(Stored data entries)
———
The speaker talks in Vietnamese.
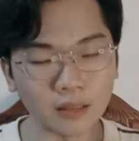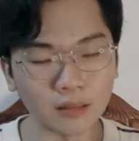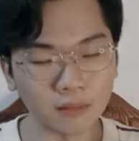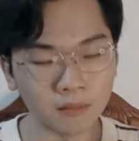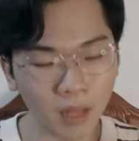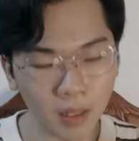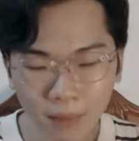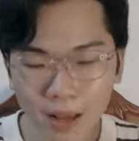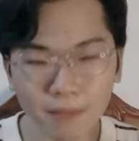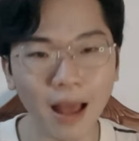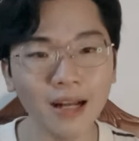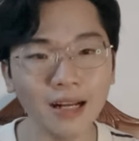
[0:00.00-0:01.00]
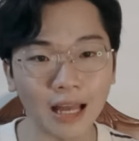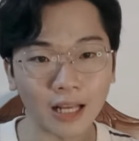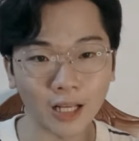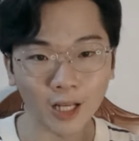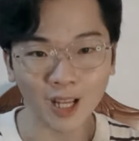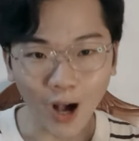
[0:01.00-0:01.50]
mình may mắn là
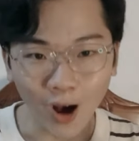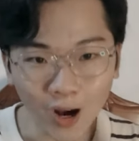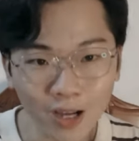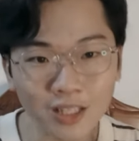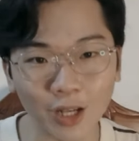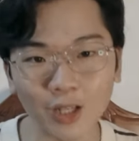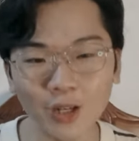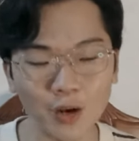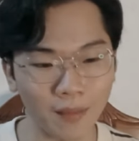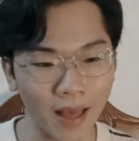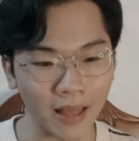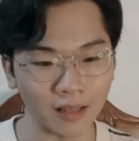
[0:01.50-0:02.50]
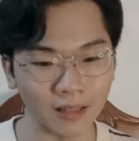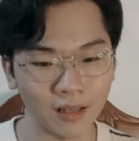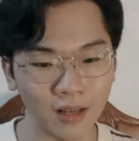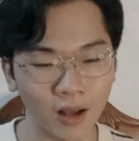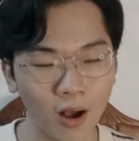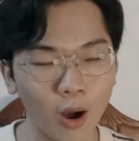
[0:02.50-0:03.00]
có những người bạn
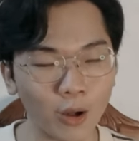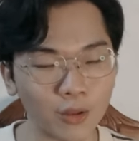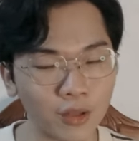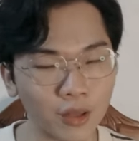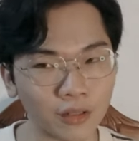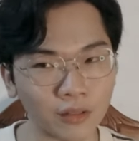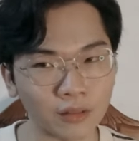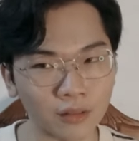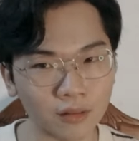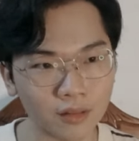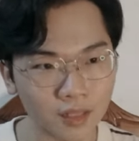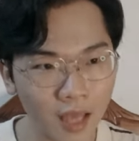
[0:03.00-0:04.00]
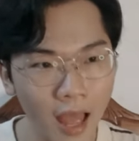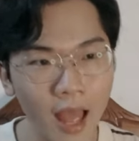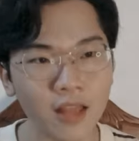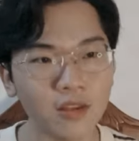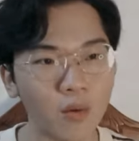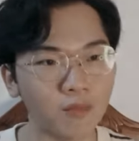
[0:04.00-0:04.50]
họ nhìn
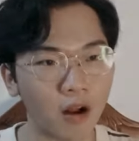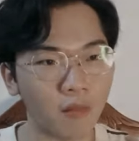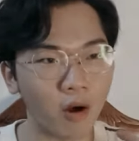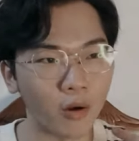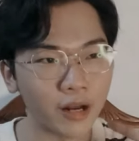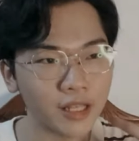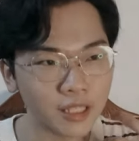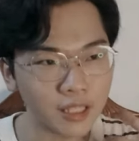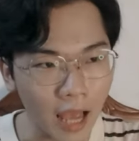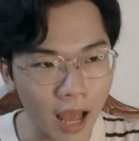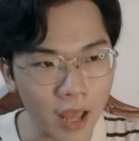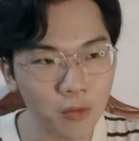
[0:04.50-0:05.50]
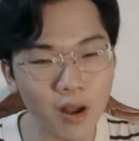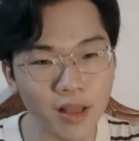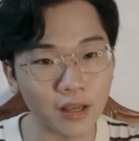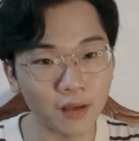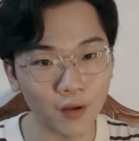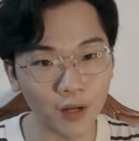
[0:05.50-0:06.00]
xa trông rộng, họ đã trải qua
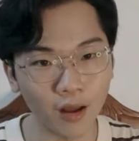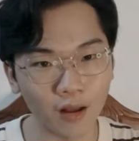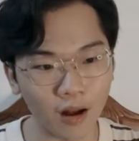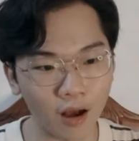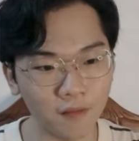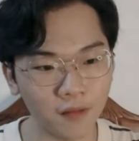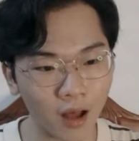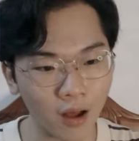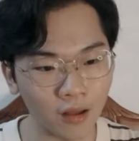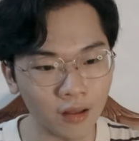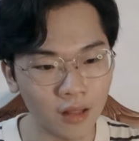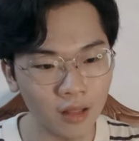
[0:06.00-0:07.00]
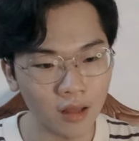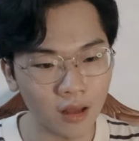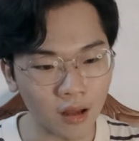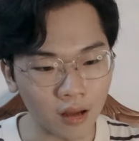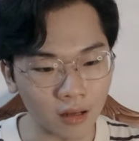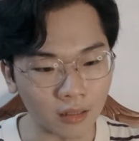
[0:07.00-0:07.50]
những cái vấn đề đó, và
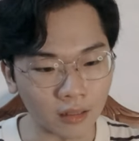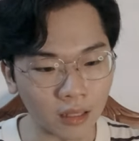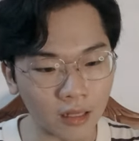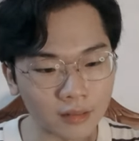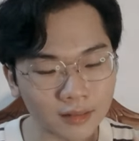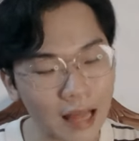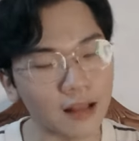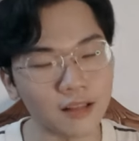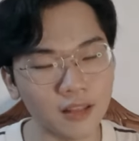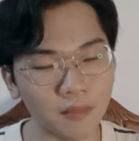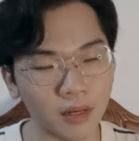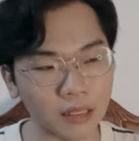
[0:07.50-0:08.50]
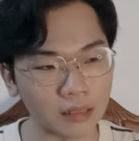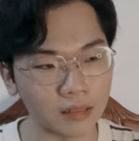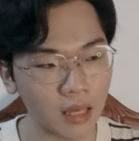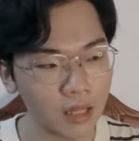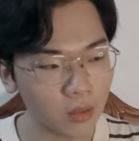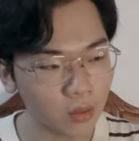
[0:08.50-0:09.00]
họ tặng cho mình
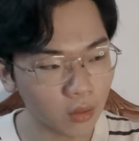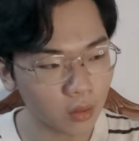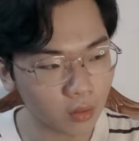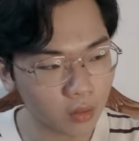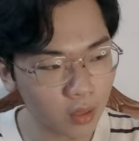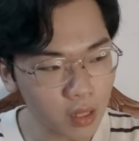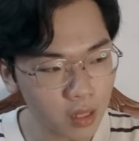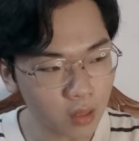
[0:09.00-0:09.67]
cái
———
**TO DO**: Going from the line holding "[0:07.00-0:07.50]" to the last line of the data above, reproduce every line exactly, both included, with the pictures omitted.

**COMPLETED EXERCISE**:
[0:07.00-0:07.50]
những cái vấn đề đó, và
[0:07.50-0:08.50]
[0:08.50-0:09.00]
họ tặng cho mình
[0:09.00-0:09.67]
cái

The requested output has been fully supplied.